Novel selective adsorption and photodegradation of BPA by molecularly imprinted sulfur doped nano-titanium dioxide

Abstract To achieve selective adsorption of bisphenol A (BPA) and synergy between photocatalysis and adsorption, a molecular imprinting surface-polymerized nanoparticles loaded on sulfur-doped titanium dioxide hollow spheres (MICST) with the large specific surface area was composed by a chemical method. Firstly, with the aid of surfactants CTAB and SDS, uniform sulfur doped titanium dioxide particles (CST) was synthesized, then the molecularly imprinted polymer layers loaded on the surface, and finally molecular imprinted sulfur-doped titanium dioxide was got after the template molecular were removed. TEM, SEM, EDS, FTIR, BET, and XRD were employed to characterize materials.

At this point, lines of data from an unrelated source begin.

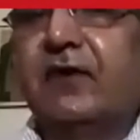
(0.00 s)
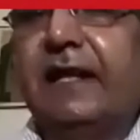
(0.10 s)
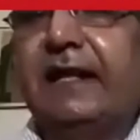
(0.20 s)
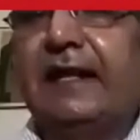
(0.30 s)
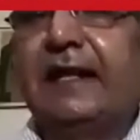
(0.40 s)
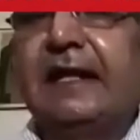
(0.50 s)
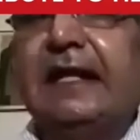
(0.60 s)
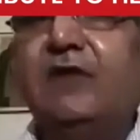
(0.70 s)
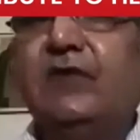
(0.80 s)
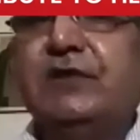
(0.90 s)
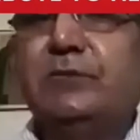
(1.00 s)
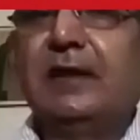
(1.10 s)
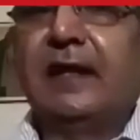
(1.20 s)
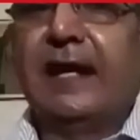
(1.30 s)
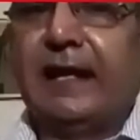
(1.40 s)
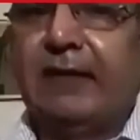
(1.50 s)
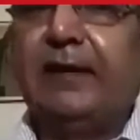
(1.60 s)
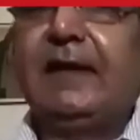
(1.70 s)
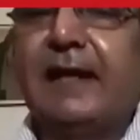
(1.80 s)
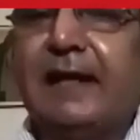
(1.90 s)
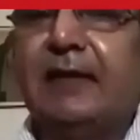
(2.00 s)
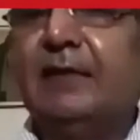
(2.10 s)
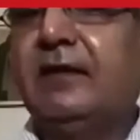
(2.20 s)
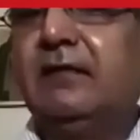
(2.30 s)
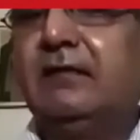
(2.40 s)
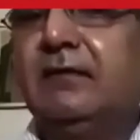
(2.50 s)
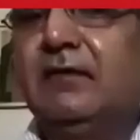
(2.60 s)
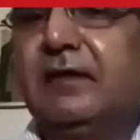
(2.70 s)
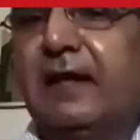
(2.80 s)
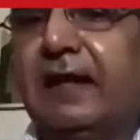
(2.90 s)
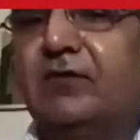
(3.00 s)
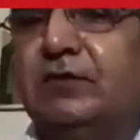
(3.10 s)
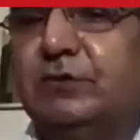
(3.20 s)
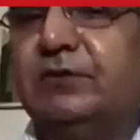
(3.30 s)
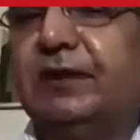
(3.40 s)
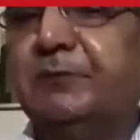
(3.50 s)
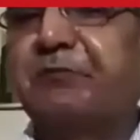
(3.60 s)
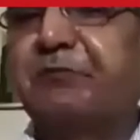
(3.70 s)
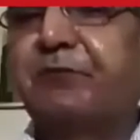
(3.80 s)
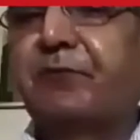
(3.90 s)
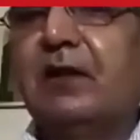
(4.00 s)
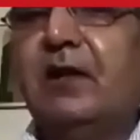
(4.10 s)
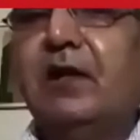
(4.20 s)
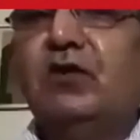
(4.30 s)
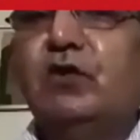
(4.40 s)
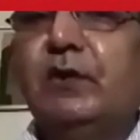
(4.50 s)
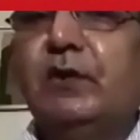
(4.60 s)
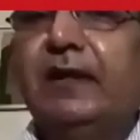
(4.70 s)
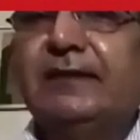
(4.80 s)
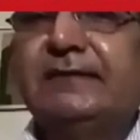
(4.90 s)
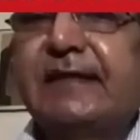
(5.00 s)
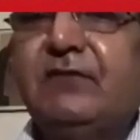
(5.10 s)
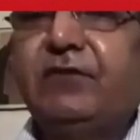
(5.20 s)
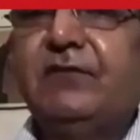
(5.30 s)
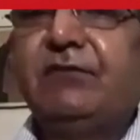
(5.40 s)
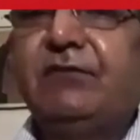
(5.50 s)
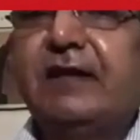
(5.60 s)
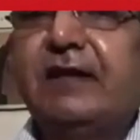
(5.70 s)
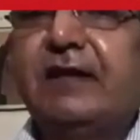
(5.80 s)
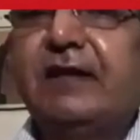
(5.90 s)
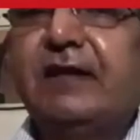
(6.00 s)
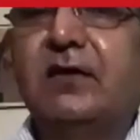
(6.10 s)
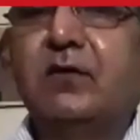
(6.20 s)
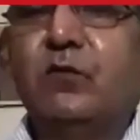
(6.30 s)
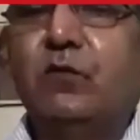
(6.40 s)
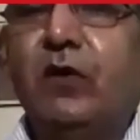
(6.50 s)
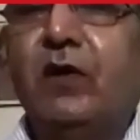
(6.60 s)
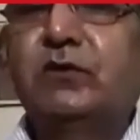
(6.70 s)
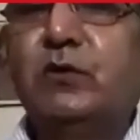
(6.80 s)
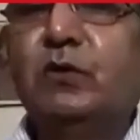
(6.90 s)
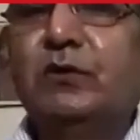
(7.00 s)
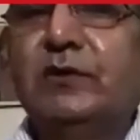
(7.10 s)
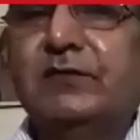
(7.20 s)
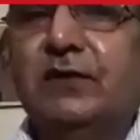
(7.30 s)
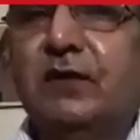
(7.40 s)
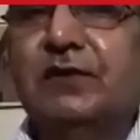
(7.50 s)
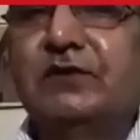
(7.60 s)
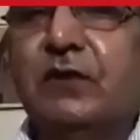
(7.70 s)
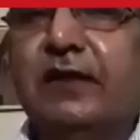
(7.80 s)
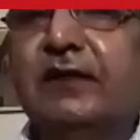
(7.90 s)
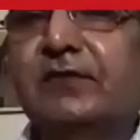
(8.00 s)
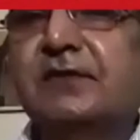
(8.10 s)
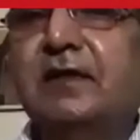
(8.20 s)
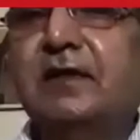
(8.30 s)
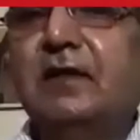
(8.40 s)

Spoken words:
fighting a invisible enemy on the line of duty. So in the next 10-15 minutes, I'll walk through this august audience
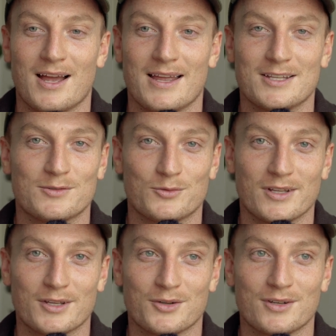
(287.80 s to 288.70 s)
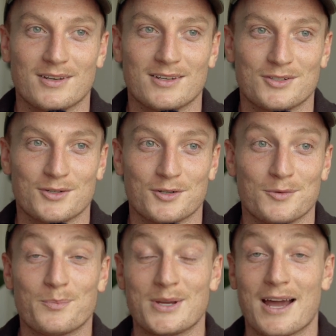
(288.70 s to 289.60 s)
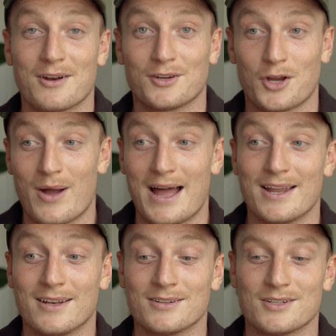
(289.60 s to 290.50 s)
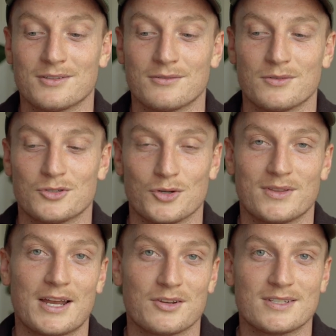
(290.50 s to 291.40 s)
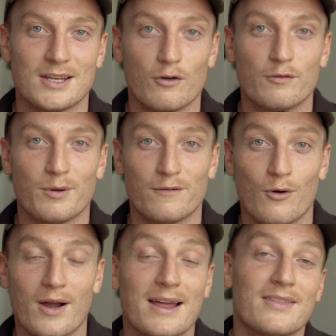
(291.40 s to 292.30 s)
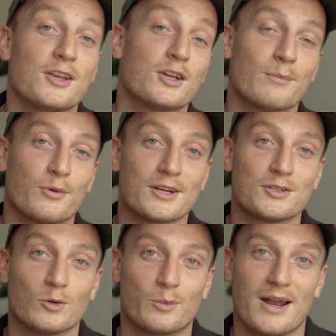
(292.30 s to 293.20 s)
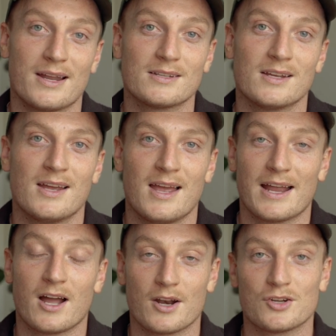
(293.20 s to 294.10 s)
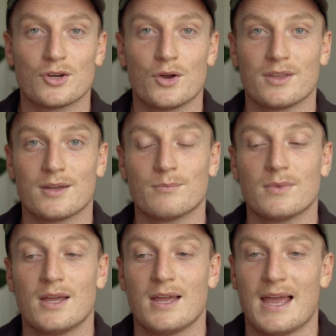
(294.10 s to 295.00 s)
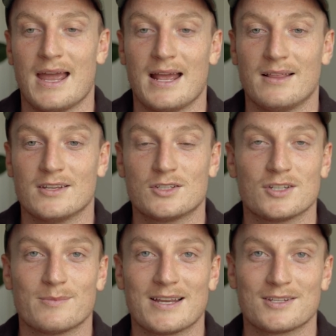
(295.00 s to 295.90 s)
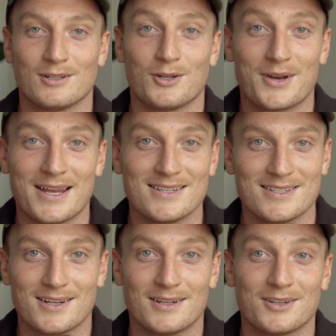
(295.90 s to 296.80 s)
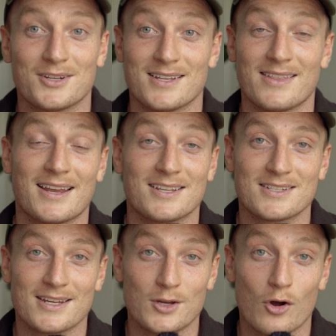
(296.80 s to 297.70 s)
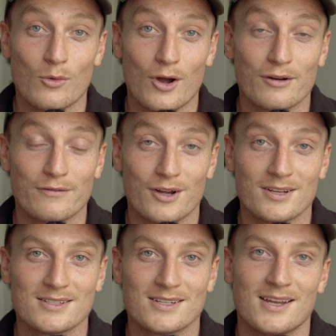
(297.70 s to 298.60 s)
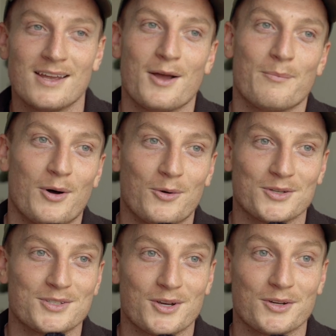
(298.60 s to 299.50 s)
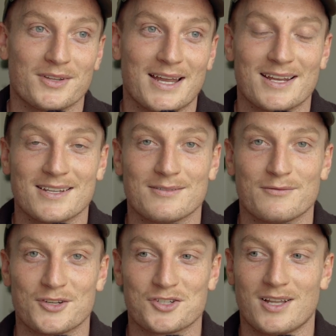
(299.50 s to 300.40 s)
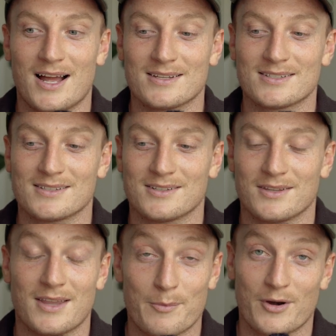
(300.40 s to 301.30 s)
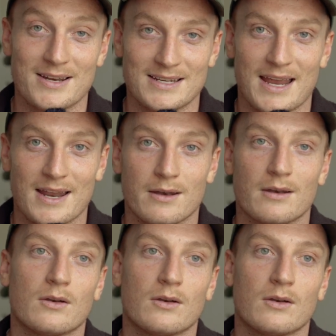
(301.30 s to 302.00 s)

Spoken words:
It's really good to be able to go out and shoot that yourself beforehand that you can bring to a brand and kind of show them. And this just makes it a lot easier because then they can see your work first but also they can visualize their brand again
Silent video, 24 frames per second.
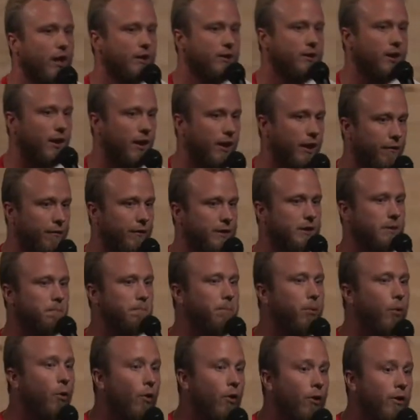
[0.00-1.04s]
to live. It's
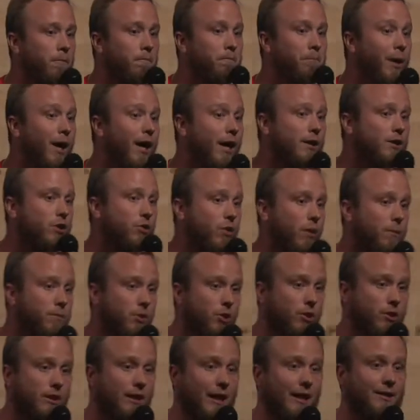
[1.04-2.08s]
important, but
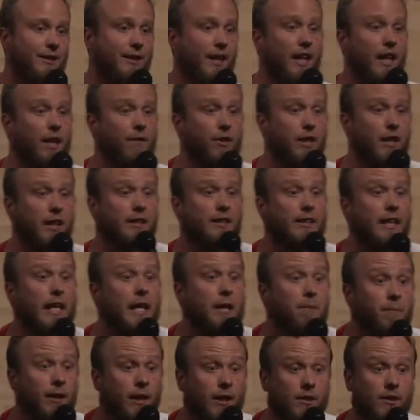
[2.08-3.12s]
scripture says that even the
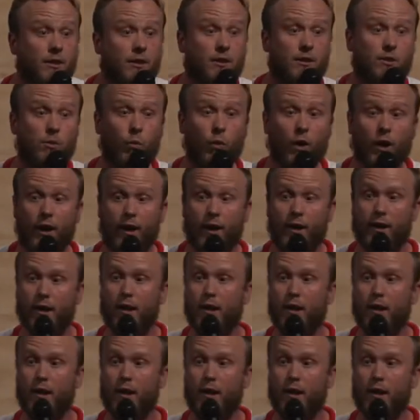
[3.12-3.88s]
demons, what?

The specific area measured by BET test was 160 m2/g. The parameters including contact time, pH and selectivity were evaluated and optimized systematically. Additionally, the adsorption capacity and selectivity as well as the photodegradation activity were investigated. The maximum adsorption capacity of BPA was 191 mg/g which could be proved by the Langmuir adsorption model. It is superior to most of the reported imprinted photocatalysts in literature. Moreover, the effect of the amount of imprinted polymers was studied for the photodegradation effect. The prepared materials can be a significant candidate for the treatment of recalcitrant organic pollutants in wastewater.